By now my voice was rising and my anger building.
“So what does that make me, Mom? A Russian? A fake like you and dad?
I was close to tears.
“No, my darling. You are an American, through and through. Never forget that.”
“I know my history, Mom. The Soviet Union fell.”
“Yes and either our handler didn’t care, simply forgot where he placed us or was liquidated in the many purges. He rarely contacted us anyhow. As I said we were only to be activated under dire circumstances. We thought we would be during the Cuban Missile Crisis and that had us very worried. You were so young then and we weren’t sure if we would obey our handler, but to keep living and I do mean living, we had to put our feelings aside. We were in too far and couldn’t get out. So as time went on we just kept this life of ours as “Americans” going. Once the whole Soviet system collapsed we seemed to be adrift. But you know Jen, all those years here convinced us that we really were Americans and we fell in love with this country and its people. Our dual lives merged into one.”
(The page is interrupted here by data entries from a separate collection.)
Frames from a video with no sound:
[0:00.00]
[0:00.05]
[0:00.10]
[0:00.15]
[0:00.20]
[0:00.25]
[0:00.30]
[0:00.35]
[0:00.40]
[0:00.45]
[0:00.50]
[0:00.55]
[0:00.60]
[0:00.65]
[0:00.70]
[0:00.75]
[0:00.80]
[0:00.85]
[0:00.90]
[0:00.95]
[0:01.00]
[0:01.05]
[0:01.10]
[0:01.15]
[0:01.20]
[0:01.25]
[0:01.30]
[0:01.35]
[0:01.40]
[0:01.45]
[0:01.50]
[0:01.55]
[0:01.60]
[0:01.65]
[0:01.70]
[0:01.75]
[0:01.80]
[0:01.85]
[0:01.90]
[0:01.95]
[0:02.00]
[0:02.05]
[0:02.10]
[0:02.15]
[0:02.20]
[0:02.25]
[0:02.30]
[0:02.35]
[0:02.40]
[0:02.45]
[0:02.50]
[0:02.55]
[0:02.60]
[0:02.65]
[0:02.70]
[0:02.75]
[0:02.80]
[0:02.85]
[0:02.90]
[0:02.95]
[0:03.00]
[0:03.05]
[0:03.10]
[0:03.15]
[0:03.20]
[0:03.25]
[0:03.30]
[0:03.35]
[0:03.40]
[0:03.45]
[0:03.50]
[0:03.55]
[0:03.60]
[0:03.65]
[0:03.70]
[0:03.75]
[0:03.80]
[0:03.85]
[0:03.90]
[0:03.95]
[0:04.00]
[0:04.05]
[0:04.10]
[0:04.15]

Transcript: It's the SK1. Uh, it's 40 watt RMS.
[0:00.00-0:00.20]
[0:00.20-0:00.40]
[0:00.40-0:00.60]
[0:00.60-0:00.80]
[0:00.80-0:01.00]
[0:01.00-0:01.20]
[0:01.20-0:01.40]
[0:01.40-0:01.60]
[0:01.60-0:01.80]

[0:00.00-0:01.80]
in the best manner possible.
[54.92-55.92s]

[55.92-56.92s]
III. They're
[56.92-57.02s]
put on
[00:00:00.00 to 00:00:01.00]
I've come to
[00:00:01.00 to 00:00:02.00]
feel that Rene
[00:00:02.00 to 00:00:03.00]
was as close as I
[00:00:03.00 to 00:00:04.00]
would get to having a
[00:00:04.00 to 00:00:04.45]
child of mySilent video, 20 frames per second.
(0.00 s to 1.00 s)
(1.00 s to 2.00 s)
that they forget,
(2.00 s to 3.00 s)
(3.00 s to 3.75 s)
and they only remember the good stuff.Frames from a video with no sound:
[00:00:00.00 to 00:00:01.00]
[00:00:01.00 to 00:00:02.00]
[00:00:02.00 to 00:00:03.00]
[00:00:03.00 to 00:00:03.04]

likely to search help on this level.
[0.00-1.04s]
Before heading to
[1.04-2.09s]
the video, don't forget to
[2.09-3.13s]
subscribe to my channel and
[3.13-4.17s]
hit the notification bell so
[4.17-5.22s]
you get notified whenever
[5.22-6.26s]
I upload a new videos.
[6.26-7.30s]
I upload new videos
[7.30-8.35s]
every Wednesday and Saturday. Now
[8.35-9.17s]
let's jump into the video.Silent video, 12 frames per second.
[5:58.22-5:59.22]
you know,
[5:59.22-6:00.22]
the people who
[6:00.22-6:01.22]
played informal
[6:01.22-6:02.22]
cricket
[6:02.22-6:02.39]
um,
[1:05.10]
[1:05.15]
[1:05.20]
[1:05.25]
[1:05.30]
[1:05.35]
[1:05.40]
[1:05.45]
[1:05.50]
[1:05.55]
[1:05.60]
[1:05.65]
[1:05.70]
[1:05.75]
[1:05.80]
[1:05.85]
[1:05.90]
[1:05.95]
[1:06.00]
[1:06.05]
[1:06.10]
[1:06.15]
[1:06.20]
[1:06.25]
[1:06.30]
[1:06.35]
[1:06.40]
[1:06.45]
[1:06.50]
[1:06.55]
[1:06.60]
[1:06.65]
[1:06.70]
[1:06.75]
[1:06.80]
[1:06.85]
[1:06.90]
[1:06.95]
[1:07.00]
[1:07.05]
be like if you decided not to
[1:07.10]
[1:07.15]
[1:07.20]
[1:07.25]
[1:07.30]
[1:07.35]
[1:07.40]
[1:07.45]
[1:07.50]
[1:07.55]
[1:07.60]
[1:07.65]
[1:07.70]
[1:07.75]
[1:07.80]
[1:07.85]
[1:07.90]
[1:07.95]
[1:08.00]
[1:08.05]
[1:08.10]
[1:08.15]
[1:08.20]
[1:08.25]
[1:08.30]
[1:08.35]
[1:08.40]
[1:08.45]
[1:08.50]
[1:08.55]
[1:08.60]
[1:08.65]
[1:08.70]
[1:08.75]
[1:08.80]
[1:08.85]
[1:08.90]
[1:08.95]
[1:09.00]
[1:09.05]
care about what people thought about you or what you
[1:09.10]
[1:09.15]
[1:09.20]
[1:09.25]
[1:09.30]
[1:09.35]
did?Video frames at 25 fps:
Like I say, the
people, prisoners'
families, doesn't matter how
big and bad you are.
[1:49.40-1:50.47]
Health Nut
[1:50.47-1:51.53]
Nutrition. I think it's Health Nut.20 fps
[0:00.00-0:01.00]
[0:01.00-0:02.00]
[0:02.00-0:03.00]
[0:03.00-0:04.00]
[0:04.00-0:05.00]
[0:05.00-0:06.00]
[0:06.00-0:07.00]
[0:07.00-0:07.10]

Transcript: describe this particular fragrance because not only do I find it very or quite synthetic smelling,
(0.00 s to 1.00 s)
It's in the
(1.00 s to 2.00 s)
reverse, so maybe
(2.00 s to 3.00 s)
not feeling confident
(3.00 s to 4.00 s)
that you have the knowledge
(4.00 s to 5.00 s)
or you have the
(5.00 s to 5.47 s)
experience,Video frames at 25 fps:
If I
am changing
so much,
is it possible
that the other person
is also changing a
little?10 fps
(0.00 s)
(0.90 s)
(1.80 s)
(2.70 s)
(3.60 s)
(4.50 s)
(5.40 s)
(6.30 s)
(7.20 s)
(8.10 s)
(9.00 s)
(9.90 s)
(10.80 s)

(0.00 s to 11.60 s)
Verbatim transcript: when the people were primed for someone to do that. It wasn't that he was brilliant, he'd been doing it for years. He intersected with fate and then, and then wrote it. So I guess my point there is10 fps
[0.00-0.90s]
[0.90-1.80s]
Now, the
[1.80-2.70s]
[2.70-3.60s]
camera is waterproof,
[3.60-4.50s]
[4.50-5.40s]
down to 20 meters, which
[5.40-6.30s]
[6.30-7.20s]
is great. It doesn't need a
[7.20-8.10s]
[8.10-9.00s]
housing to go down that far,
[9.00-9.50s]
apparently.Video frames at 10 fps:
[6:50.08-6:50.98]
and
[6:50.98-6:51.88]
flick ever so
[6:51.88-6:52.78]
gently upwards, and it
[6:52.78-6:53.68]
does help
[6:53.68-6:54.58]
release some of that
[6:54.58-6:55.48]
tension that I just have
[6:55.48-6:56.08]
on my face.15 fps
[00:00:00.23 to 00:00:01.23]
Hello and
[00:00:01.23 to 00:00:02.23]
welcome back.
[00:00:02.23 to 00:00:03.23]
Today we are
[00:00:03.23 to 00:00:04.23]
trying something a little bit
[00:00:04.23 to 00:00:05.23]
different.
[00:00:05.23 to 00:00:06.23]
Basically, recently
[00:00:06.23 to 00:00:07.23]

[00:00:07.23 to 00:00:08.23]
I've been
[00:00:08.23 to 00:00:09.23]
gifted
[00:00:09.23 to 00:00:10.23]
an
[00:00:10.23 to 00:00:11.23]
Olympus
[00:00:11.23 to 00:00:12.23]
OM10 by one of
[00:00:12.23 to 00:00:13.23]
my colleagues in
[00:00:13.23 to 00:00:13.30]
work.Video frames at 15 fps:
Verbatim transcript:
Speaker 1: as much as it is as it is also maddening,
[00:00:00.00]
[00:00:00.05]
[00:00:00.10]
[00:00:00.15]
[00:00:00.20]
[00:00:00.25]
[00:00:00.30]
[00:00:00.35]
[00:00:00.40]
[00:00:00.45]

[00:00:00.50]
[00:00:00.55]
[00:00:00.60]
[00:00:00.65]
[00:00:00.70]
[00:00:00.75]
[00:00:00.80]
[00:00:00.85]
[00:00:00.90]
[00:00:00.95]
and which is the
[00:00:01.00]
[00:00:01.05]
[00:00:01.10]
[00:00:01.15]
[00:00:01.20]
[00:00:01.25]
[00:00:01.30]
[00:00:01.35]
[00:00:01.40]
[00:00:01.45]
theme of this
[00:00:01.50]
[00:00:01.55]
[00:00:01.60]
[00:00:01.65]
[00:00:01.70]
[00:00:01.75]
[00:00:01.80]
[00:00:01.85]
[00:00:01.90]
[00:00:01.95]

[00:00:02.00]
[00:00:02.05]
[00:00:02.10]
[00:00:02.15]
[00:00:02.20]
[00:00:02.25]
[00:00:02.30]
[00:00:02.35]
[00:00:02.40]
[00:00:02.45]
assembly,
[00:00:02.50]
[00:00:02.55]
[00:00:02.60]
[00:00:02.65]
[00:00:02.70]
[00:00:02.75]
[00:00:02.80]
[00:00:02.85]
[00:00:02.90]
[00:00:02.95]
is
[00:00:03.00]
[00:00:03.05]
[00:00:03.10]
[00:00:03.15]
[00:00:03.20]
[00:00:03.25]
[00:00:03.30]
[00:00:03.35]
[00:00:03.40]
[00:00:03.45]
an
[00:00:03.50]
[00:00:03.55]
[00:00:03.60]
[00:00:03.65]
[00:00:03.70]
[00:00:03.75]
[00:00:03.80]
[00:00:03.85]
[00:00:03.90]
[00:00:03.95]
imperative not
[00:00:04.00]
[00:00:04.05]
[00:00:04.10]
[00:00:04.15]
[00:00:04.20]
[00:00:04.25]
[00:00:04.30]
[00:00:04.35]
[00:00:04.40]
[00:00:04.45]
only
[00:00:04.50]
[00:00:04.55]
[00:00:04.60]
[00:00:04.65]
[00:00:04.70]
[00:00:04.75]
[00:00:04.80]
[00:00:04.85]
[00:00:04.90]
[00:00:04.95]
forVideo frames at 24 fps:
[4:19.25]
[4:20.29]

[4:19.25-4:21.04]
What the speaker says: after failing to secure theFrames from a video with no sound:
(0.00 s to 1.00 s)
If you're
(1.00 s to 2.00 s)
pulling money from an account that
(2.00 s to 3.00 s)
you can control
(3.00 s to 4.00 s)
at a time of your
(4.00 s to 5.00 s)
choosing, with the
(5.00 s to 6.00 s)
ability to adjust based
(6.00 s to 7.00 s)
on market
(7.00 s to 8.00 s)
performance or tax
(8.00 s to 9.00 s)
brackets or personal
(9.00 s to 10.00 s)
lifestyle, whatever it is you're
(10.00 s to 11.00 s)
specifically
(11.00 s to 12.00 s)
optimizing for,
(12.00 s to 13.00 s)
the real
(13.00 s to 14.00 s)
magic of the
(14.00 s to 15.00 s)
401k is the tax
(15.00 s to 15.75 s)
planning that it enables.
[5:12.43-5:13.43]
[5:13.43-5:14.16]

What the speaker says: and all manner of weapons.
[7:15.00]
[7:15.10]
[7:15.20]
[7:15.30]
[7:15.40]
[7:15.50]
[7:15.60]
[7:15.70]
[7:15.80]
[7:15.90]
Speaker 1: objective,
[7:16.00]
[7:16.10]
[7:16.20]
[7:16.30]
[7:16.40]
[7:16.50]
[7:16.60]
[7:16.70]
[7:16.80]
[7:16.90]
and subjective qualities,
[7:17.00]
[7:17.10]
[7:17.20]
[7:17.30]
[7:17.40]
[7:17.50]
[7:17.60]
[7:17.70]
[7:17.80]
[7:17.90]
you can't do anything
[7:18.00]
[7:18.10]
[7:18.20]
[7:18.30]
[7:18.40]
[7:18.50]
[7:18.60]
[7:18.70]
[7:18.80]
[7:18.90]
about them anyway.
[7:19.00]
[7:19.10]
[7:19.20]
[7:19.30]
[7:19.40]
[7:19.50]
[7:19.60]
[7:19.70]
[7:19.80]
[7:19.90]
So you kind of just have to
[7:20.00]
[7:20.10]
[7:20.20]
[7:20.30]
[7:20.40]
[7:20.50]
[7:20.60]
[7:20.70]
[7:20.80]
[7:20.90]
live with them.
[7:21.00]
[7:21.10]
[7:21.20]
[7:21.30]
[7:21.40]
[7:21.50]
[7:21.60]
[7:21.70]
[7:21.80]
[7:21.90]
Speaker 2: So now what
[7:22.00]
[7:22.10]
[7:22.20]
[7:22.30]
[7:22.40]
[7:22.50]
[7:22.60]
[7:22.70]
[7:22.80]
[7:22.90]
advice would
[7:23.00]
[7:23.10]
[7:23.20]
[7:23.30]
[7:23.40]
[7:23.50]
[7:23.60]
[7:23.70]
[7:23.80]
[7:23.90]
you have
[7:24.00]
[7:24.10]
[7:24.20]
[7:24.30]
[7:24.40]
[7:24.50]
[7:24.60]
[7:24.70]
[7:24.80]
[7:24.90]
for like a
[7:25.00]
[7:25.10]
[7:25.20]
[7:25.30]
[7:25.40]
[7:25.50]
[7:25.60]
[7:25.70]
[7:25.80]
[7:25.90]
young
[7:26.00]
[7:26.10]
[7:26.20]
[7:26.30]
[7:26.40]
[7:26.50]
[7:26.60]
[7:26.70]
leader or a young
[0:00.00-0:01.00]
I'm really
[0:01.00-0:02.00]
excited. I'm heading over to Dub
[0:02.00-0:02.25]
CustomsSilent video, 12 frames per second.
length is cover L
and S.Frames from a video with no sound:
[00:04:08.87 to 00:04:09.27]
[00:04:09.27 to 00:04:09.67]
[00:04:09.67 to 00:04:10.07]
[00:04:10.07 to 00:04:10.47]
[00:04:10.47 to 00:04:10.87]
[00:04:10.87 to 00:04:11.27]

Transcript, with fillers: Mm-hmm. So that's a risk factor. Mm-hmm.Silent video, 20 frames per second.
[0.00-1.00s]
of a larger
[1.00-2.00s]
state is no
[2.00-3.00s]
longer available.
She put her arms around me. “Don’t hate your father and me. We did what we thought was right and we believed we were patriots, but patriots of Mother Russia. And we always loved you.”
“I know, mom and I still love you and dad. I just need to wrap my head around this.”
Her blue eyes filled with tears. “And now you have a secret.”
Her confession had drained her. I helped her back to her chair, put a blanket on her, kissed her on the forehead and walked out the door.
David was getting dinner ready when I came in. I was silent for a while. He knew I was disturbed and gave me some time to gather my thoughts.
“Is everything ok with your mom? What did you find out?”
“Grab the wine and glasses, David, I have a story to tell you about family ties and secrets.”